* **Stored items**:
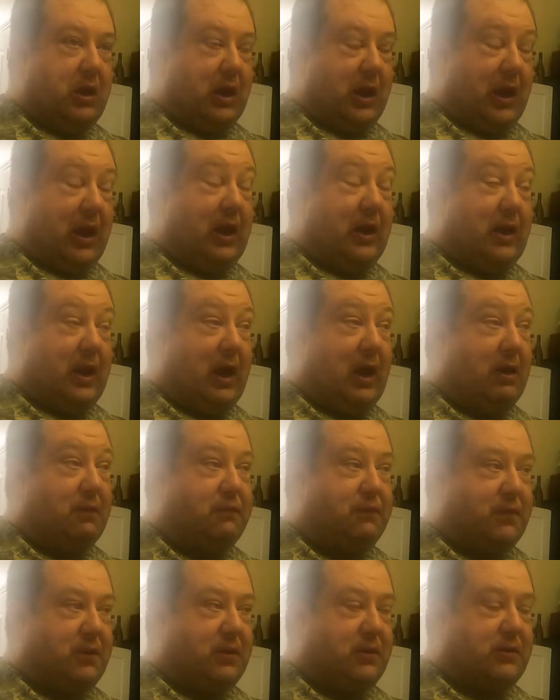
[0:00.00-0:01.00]
and
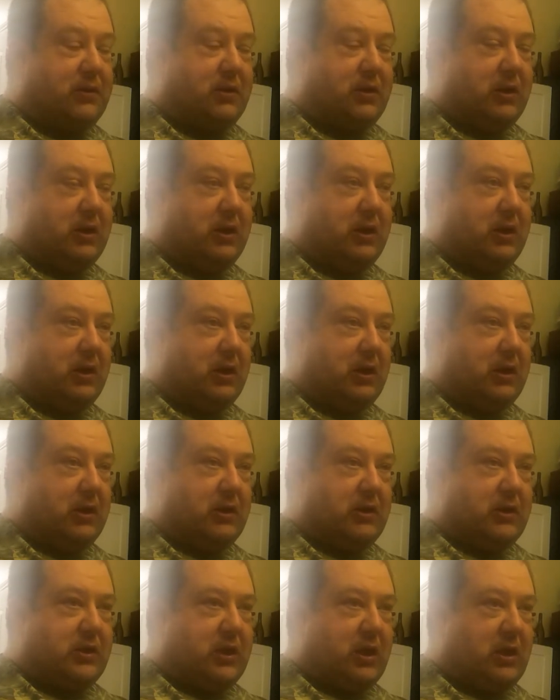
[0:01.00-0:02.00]
catfish
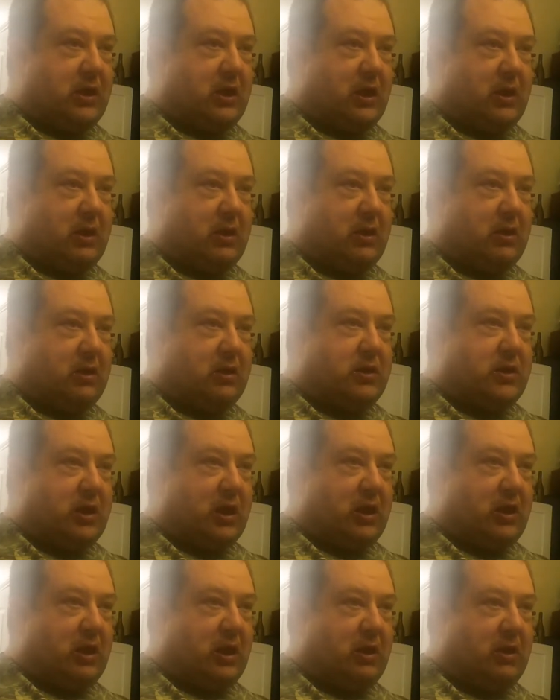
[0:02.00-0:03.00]
sitting on
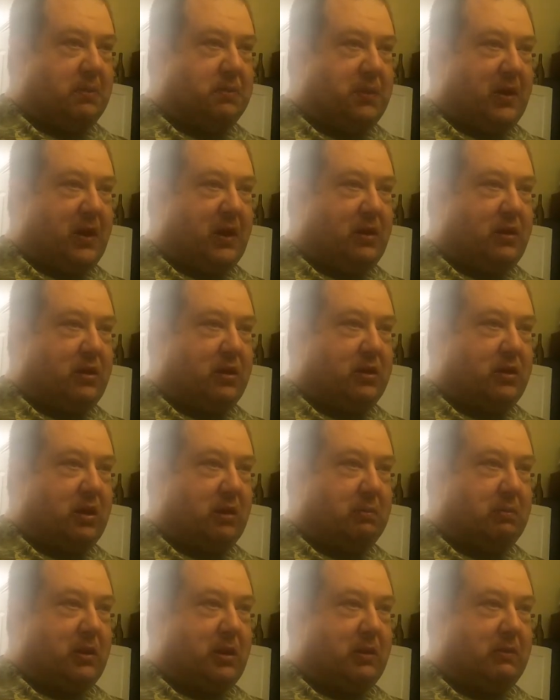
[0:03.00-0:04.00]
the banks of
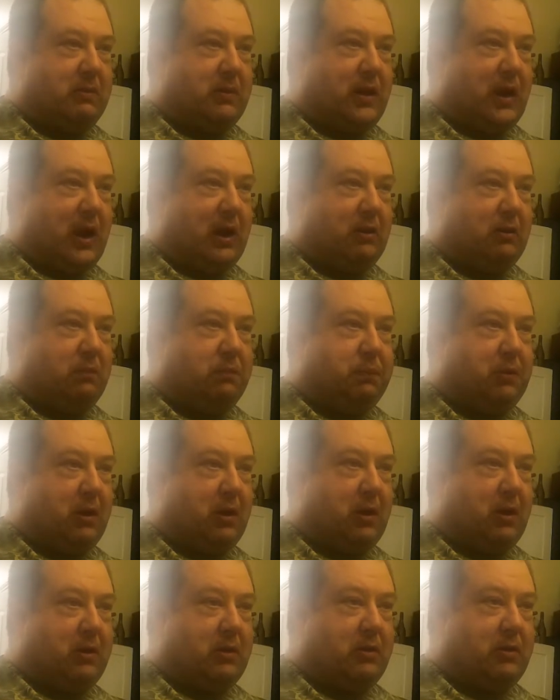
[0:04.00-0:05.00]
some of them cattle
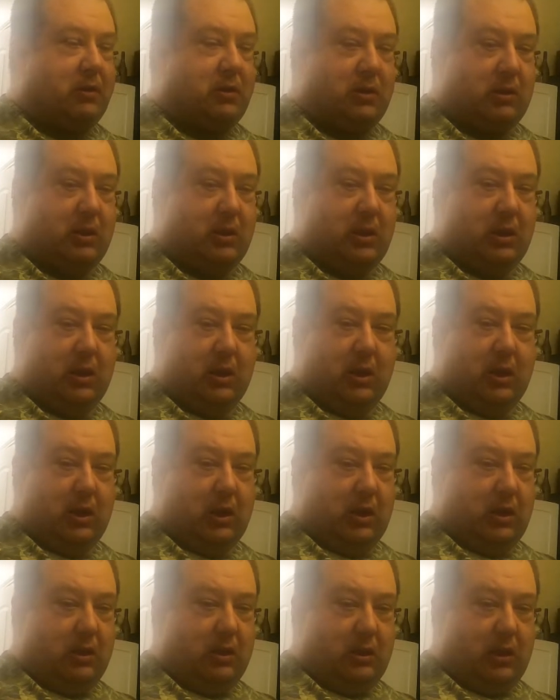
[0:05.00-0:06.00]
ponds
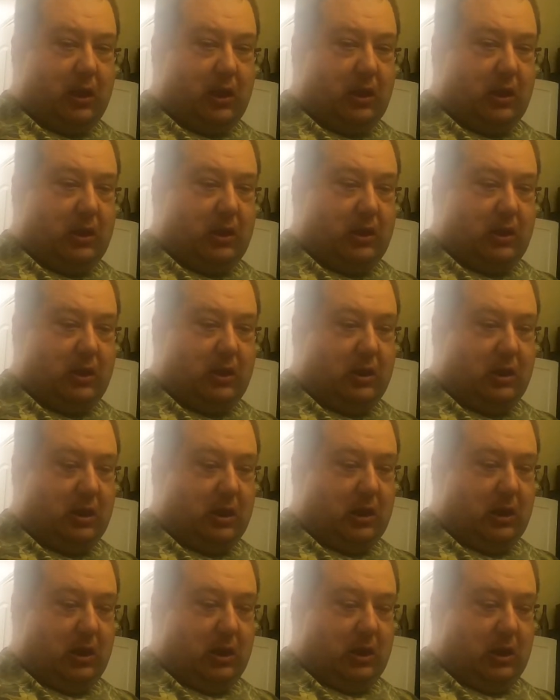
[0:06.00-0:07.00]
than
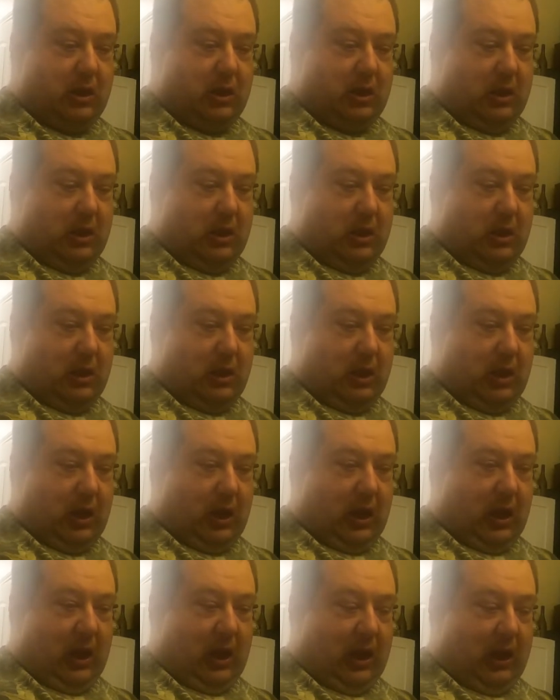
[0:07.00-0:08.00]

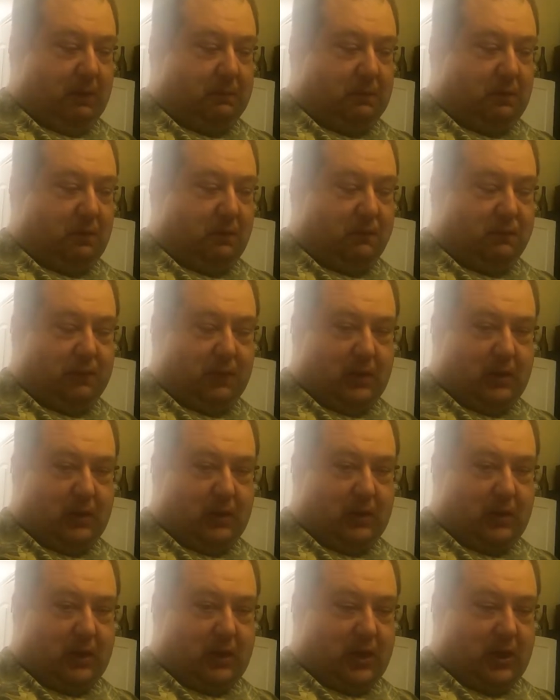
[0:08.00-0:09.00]
I had more fun
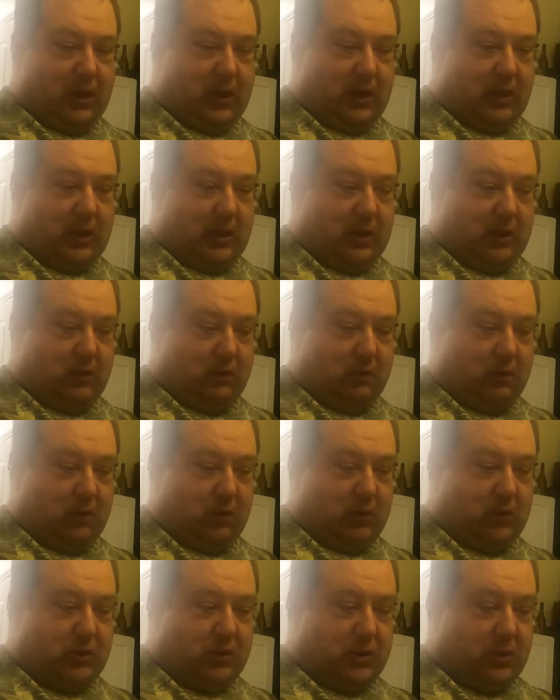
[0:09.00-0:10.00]
as a kid than
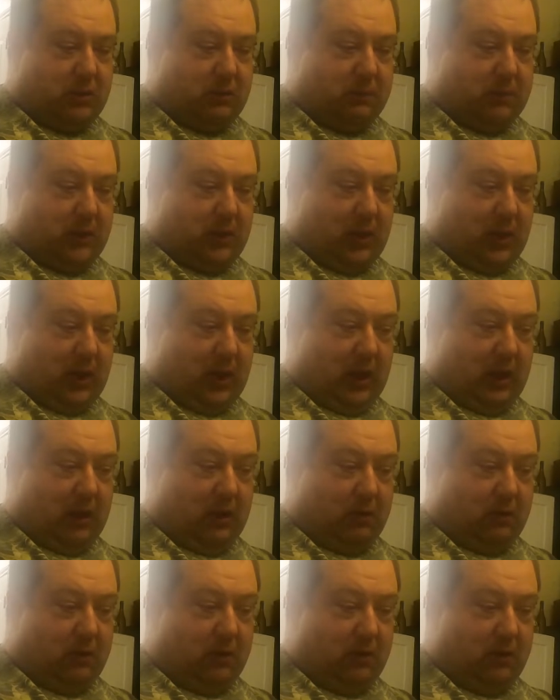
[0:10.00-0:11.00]
really should have been
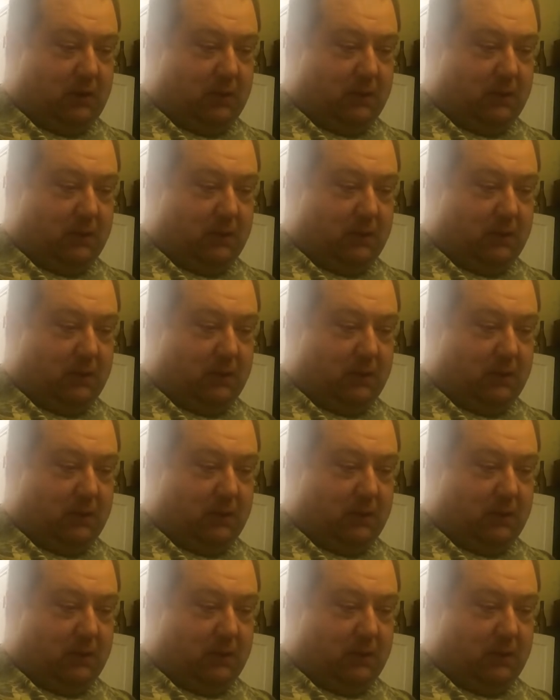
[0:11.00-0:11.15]
allowed.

* **Exercise details**: Reproduce the entries above exactly, without images.

* **Written response**:
[0:00.00-0:01.00]
and
[0:01.00-0:02.00]
catfish
[0:02.00-0:03.00]
sitting on
[0:03.00-0:04.00]
the banks of
[0:04.00-0:05.00]
some of them cattle
[0:05.00-0:06.00]
ponds
[0:06.00-0:07.00]
than
[0:07.00-0:08.00]

[0:08.00-0:09.00]
I had more fun
[0:09.00-0:10.00]
as a kid than
[0:10.00-0:11.00]
really should have been
[0:11.00-0:11.15]
allowed.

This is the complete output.